The project's tests require the following dependencies:

* An AWS S3 bucket or a mock
* An FTP server
* An SFTP server

For local development and testing, we suggest running Docker images. The following
will meet the test dependencies and match the default env vars::

docker run -d --name s3server -p 8000:8000 scality/s3server
docker run -d --name ftp_server -p 21:21 -p 30000-30009:30000-30009 onekilo79/ftpd_test
docker run -p 2222:22 -d atmoz/sftp foo:pass:::upload

Test
""""

Once the application is installed and the dependencies are in place, run the
tests::

pytest tests


Building & publishing
=====================

This project uses ``setuptools`` to build the distributable package.

Remember to update the ``version`` in ``setup.py`` before building the package::

python setup.py sdist

This will create a ``.tar.gz`` distributable package in ``dist/``. This should be
uploaded to an appropriate PyPI registry.

Deploying
---------

The application should be installed using ``pip3`` (or ``pip`` for Python 2.7).

If installing from a private PyPI server then we suggest using ``~/.pypirc`` to
configure your private PyPI connection details::

pip3 install data-transfer --extra-index-url <Repo-URL>


Configuration
-------------

The application requires the following environment variables to be set before
running.

All configuration settings automatically default to suitable values for the
tests, based on the local test dependencies running in the Docker images
suggested in this guide.

Application settings
""""""""""""""""""""

These control various application behaviours, where a variable is not required
the default value is used:

+---------------------+----------------------+-----------+-----------------------------------+
|Environment Variable | Example (Default) | Required | Description. |
+=====================+======================+===========+===================================+
|INGEST_SOURCE_PATH | /upload/files | Yes | Source path |
+---------------------+----------------------+-----------+-----------------------------------+
|INGEST_DEST_PATH | /upload/files/done | Yes | Destination path |
+---------------------+----------------------+-----------+-----------------------------------+
|MAX_FILES_BATCH | 5 | No | Number to process each run |
+---------------------+----------------------+-----------+-----------------------------------+
|PROCESS_INTERVAL | 5 | No | Runs the task every (x) seconds. |
+---------------------+----------------------+-----------+-----------------------------------+
|FOLDER_DATE_OUTPUT | False | No | Moves files to YYYY / MM / DD |
+---------------------+----------------------+-----------+-----------------------------------+
|LOG_LEVEL | INFO | No | Log level |
+---------------------+----------------------+-----------+-----------------------------------+
|LOG_FILE_NAME | data-transfer.log | Yes | Filename for log output |
+---------------------+----------------------+-----------+-----------------------------------+
|USE_IAM_CREDS | False | Yes | Indicates to app to use IAM |
+---------------------+----------------------+-----------+-----------------------------------+
|READ_STORAGE_TYPE | See footnote | Yes | The type of read storage |
+---------------------+----------------------+-----------+-----------------------------------+
|WRITE_STORAGE_TYPE | See footnote | Yes | The type of write storage |
+---------------------+----------------------+-----------+-----------------------------------+

Note: the read and write storage types need to be prefixed and options are:

* datatransfer.storage.FolderStorage
* datatransfer.storage.SftpStorage
* datatransfer.storage.S3Storage

* Also ensure that the source and destination paths have the correct leading and
trailing slashes, this will depend on the storage type and the OS. See the
ecosystem.config file for examples.


Source / read settings
""""""""""""""""""""""

Provide the connection settings for either sFTP or S3. You only need to
configure the settings associated with the source storage type.
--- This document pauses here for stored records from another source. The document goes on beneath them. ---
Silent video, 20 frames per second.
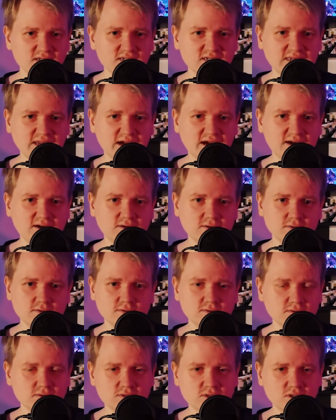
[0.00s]

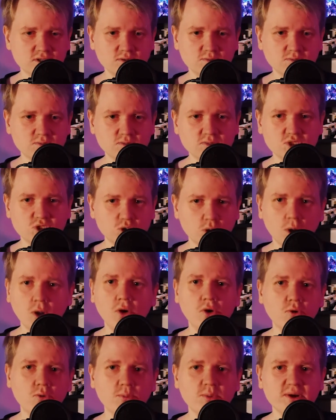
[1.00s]
down some
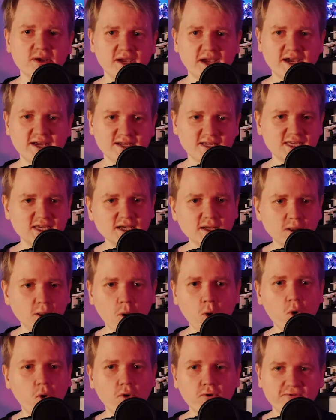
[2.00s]
slope and kill
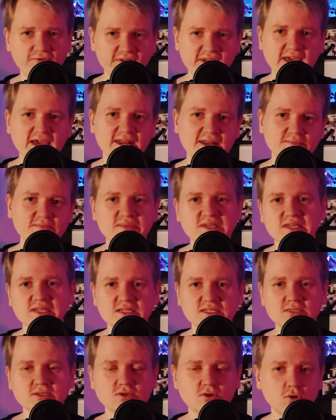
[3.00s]
all the
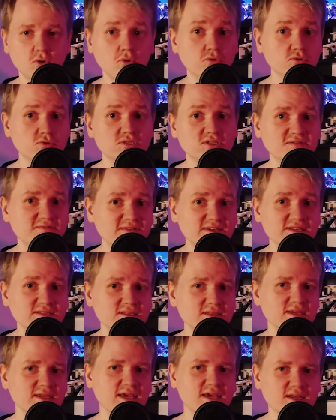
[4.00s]
enemies or
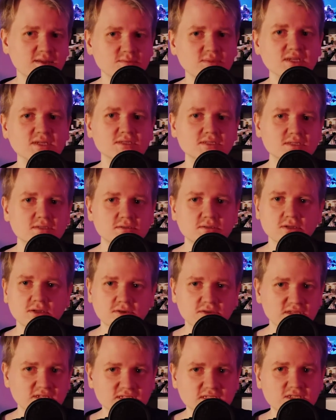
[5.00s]
defeat the enemies.
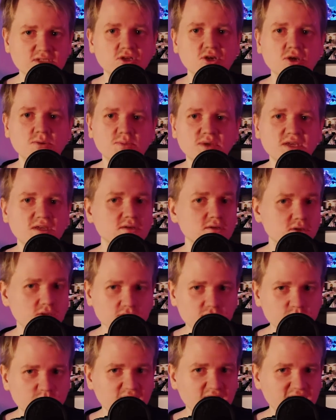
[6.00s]
This is Kirby,
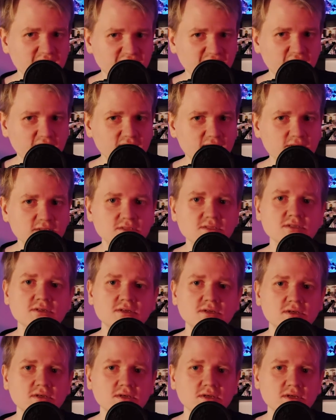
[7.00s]
not to be any violent.
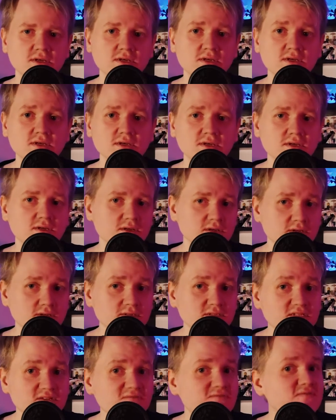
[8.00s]

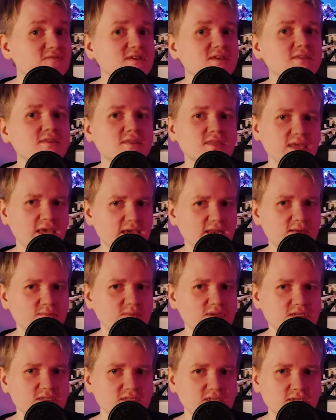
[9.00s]
Defeat the
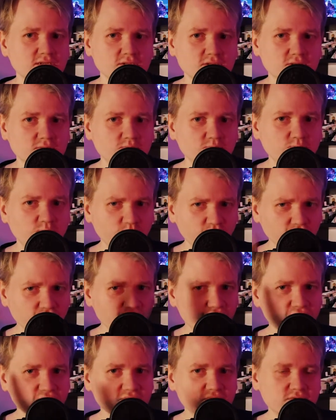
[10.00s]
enemies. They just
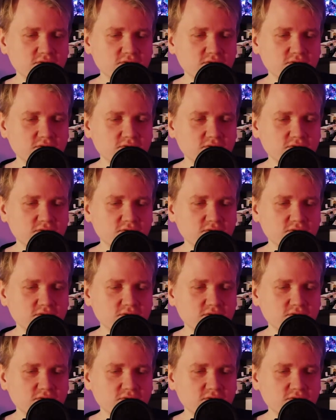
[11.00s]
poof,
+----------------------------+------------------------+--------------------------+
|Environment Variable | Example | Description |
+============================+========================+==========================+
|READ_FTP_HOST | localhost | Hostname or IP of server |
+----------------------------+------------------------+--------------------------+
|READ_FTP_PASSWORD | pass | Password |
+----------------------------+------------------------+--------------------------+
|READ_FTP_USER | user | Username |
+----------------------------+------------------------+--------------------------+
|READ_FTP_PORT | 22 | Port the server uses |
+----------------------------+------------------------+--------------------------+
|READ_AWS_ACCESS_KEY_ID | accessKey1 | Access key for S3 |
+----------------------------+------------------------+--------------------------+
|READ_AWS_S3_BUCKET_NAME | aws-ingest | Bucket name |
+----------------------------+------------------------+--------------------------+
|READ_AWS_S3_HOST | http://localhost:8000 | URL of S3 |
+----------------------------+------------------------+--------------------------+
|READ_AWS_S3_REGION | eu-west-1 | region for s3 bucket |
+----------------------------+------------------------+--------------------------+

Target / write settings
"""""""""""""""""""""""

Provide the connection settings for either sFTP or S3. You only need to
configure the settings associated with the target storage type.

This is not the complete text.